In a routine study of amplifying the highly conserved gene sequence of the 16S rRNA, several DNA bands were produced that were different from the expected target sizes. Characteristics of these PCR products and further PCR study revealed they were amplified from commercial Taq DNA Polymerase reagents, apparently contaminated with trace amounts of bacteriophage like dnase. A study USING 16s rrna gene primer sA, a number of unexpected products with sizes ranging from 100bp more than 20 kb, in addition to expected 1.5KB. Site products or secondary products are not uncommon, however this time 3 PCR products, 3a, 3b, 7c, were further studied.

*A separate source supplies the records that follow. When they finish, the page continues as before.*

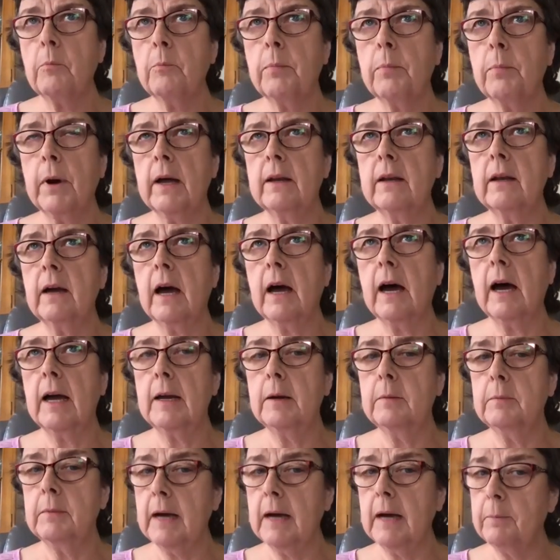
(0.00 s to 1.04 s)
but I
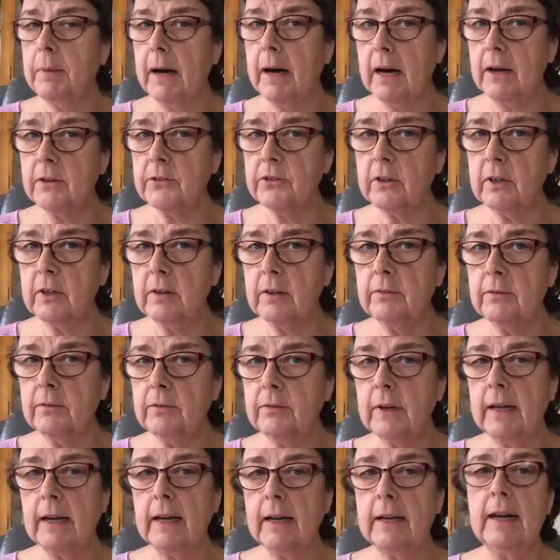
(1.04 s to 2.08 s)
am not positive,
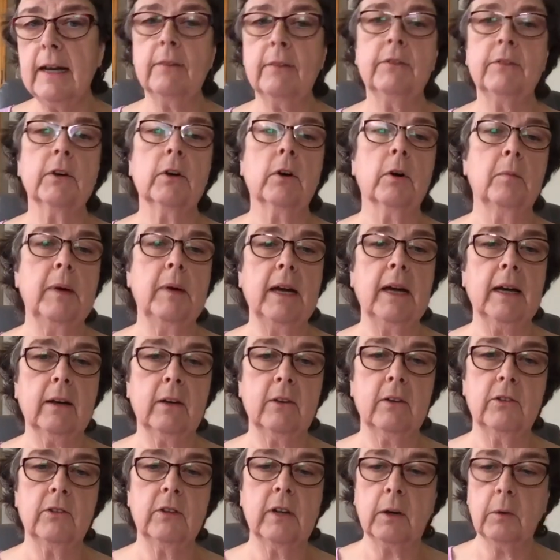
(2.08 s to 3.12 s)
and I'd have to go back and
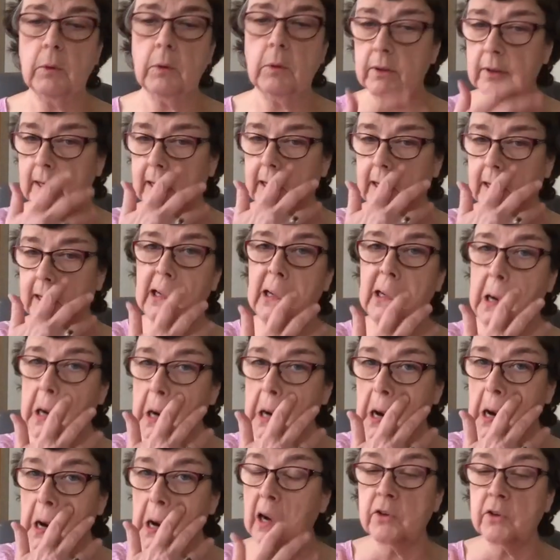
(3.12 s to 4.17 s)
check with our
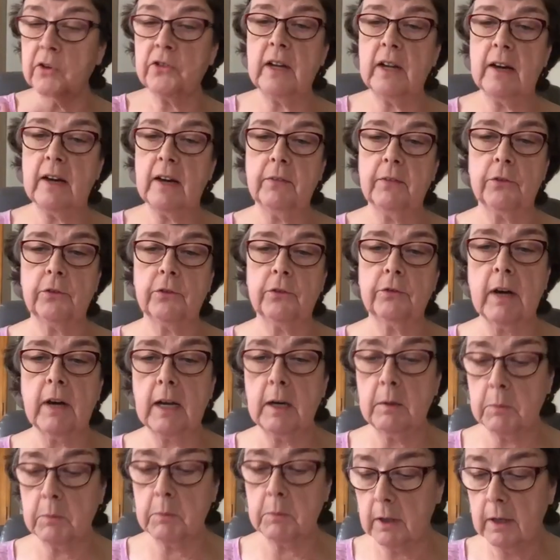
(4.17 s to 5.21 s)
staff
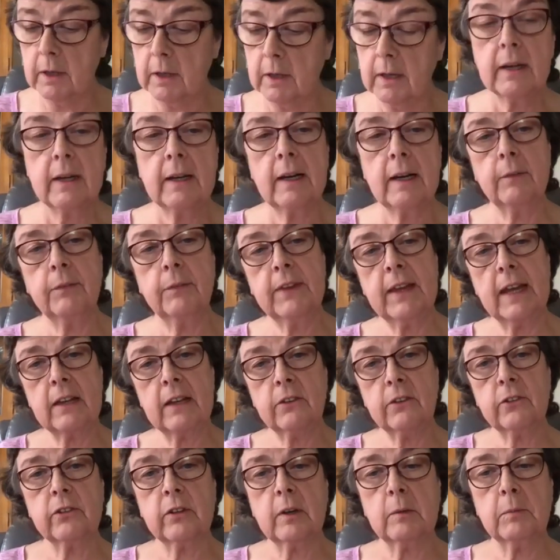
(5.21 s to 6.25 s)
astronomer. If
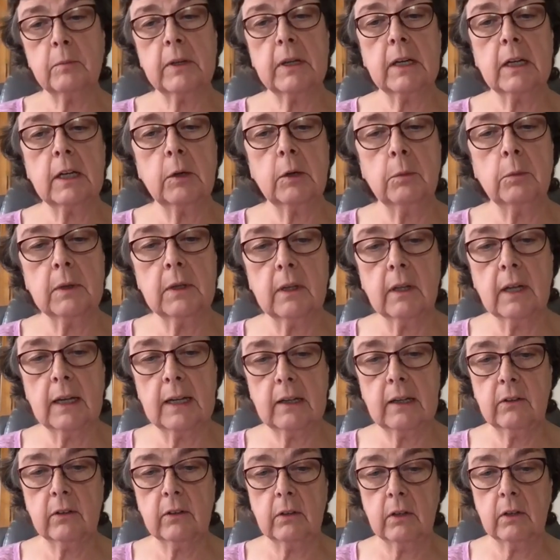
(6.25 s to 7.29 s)
that's something you would
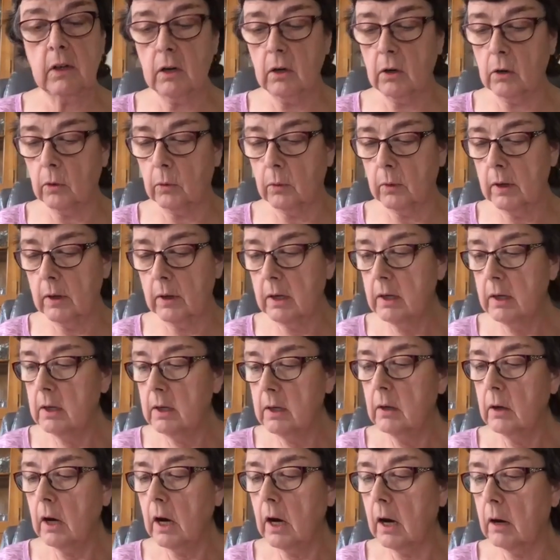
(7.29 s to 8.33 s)
like to know,
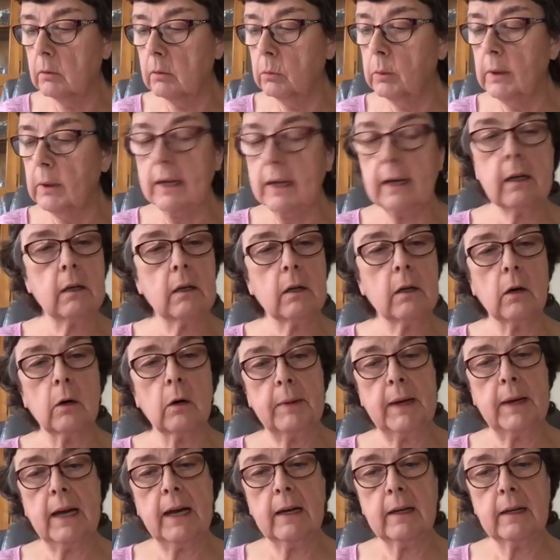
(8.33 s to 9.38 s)
we can go
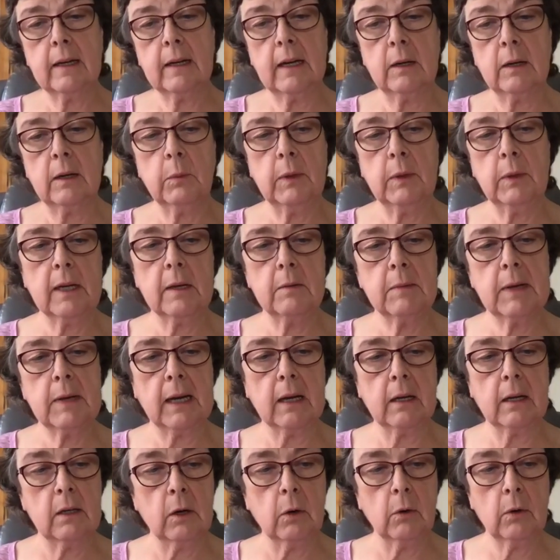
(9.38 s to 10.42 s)
back and we can make a
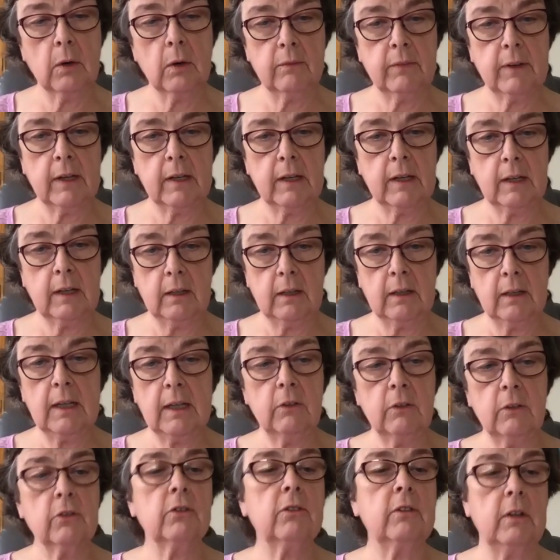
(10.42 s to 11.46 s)
note of it in
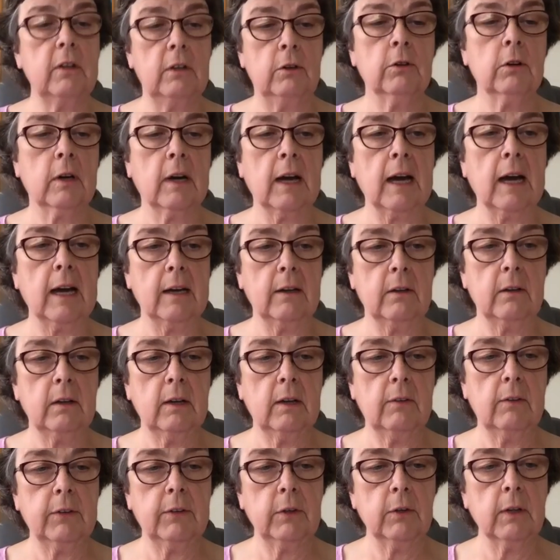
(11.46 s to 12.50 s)
each teacher guide
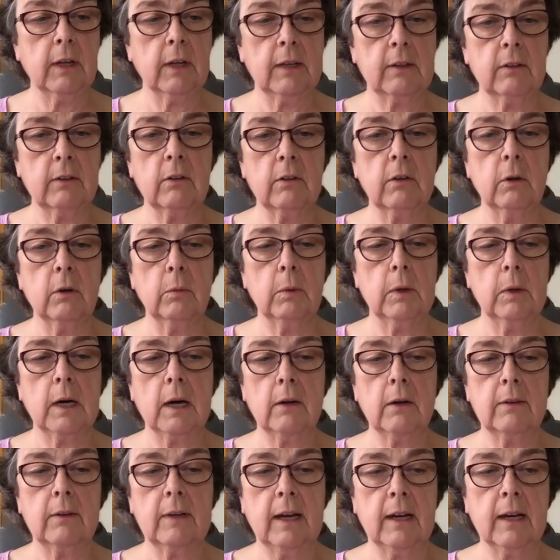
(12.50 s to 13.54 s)
if you'd like to know where our
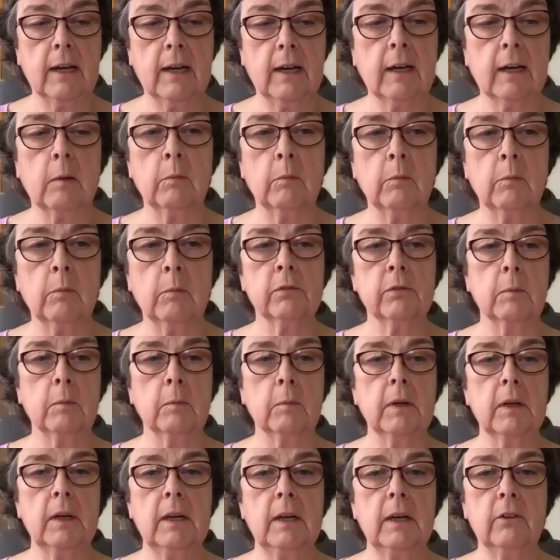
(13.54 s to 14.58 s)
data comes
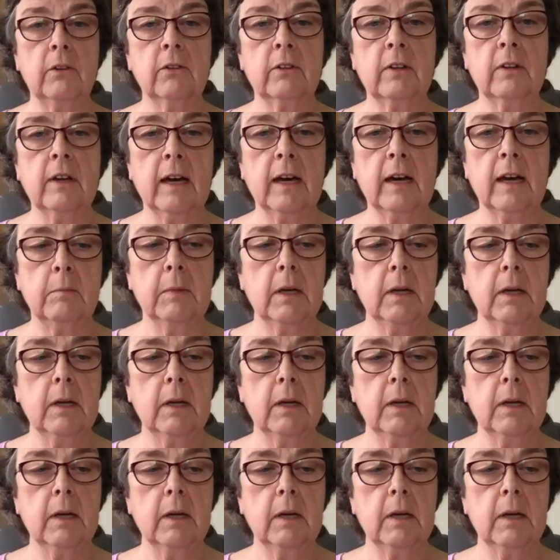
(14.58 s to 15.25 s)
from each time,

They were gel purified, cloned, sequenced and compared to sequences in genbank database. A small portion of DNA sequence on 7C, showed 81% homology to tail fiber gene of pesudemona phage, GH-1 and 88% homology to tail fibers proteins of enterobacterial phage T7. 3A and 3B showed partial homology to tail tubular protein B(72%) and putative DNA ligase (55%) of pseudomonas phage GA-1. To confirm findings, four different primers were designed from phage like DNA sequences of these 3 bands and were studied by PCR to detect phage like DNA. The PCR band found were of expected sizes, so all PCR products were confirmed to be phage like DNA sequences by nucleotide sequencing. This

experiment was repeated with Taq polymerases from two different commercial sources. PCR was performed against deionized water sample with or without UV treatment(which has been shown to reduce false positive signals). And the clone 3A, 3B and 7C DNA sequences were added into each group of reaction tubes to serve as positive control, no exogenous DNA template were added to any of the tubes. Hundred mM tris-HCL buffer with a pH 8.3200 micro molar deoxynucleoside triphosphates, 2.5mM MgCl2 25pmol of each primer and 1.25 Uof Taq polymerase. Phage like DNA found in two lots from company A and non from company B. Since company also provided MgCl2 solutions and buffers, they were also tested by swapping them with other samples of buffer and MgCl2. Still same results were observed. Presence of DNA contamination in Taq Polymerases were recorded before but most were exogenous bacterial DNA. This study is the first to show bacteriophage like DNA present. Scientist and Researchers were made aware of these findings. Using tainted amplification reagents can lead to misleading and confusing results. [2]

."PATENT RULING COULD CAUSE PCR ENZYME PRICES, Dalton, R (2001)"

Hoffman La Roche, a Swiss-based pharmaceutical company, owns the patent rights for the Taq DNA polymerase enzyme and the National Parks system was not receiving any of the profits, even though the organism was discovered at a national park. The National Park Service called this "the great Taq ripoff". Since then, researchers in the national parks are required to sign an agreement of benefit sharing so a portion of the profits would be returned to the parks. Meanwhile, a fight for patent rights of the Taq polymerase is still going on. The European Patent office revoked Hoffman La Roche's patent claiming Taq Polymerase is naturally occurring and finding this enzyme was not a "novel invention".

"EUROPEAN PATENT FOR PCR ENZYME CLOUDED BY RUSSIAN CLAIM, Dickson, D (1993)"

Swiss pharmaceutical company acquired the patent rights for the Taq polymerase enzyme from the US Biotechnology company ; Cetus Corporation.While La Roche is fighting the European Patent Office to keep the patent rights, a Russian scientist named Stanislav Gorodetsky is claiming he and his research group were first to discover the organism "T. aquaticus" and isolate the enzyme and they should be involved in the profit sharing. Hoffman La Roche is insisting Russian enzyme is not identical.